The woman slips the fruit into her mouth.

‘Of course,’ says the waiter, smiling. The red splodge on the pocket of his shirt is the hotel’s logo: a mermaid sitting sadly on a rock. ‘Another beer, sir?’

Everyone smiles.

The budgie-smuggler shakes his head. ‘This boy,’ he says, ‘he’s been standing there for the last five minutes. Hasn’t said a thing.’

‘I see,’ the waiter says.

A crucifix hangs at the waiter’s neck. His nose is long and straight, like a statue’s. He is tall and strong and has very white teeth but his eyes are too close together. ‘Hey lil’ man,’ he says, walking over, smiling so wide the creases reach his ears. ‘You looking for your mother? You want me to try and call her?’

Jackson squints. Sweat pours down his forehead and stings his eyes. ‘She doesn’t have a phone,’ he says. ‘People call her all the time and she hates it. I went to tell Frank, but he’s playing with a monkey.’
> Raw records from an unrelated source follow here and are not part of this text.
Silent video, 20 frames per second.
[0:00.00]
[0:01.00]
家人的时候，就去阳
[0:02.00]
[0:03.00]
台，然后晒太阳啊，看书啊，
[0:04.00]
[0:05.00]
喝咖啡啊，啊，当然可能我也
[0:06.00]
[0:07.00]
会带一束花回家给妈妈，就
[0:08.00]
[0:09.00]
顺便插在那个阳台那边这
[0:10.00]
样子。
The waiter frowns and sticks his lower lip out. ‘There’s no monkeys here.’

Jackson explains about the crèche.

‘Ahhhhh, sea sea sea – your baby brother! I remember now.’ Spanish people love the sea, they say it all the time. ‘Well, let me think.’ The waiter taps his chin with a finger. ‘Ah, I saw your father this morning. He bought a snorkel from Reception.’

Jackson nods. ‘That was before.’

When the waiter squats beside him, the muscles on his lower legs bulge. He smells of lemon peel, soap, and sweat.

‘Why don’t you come with me,’ the waiter says. ‘We’re gonna do a search. I’m sure she’s not far.’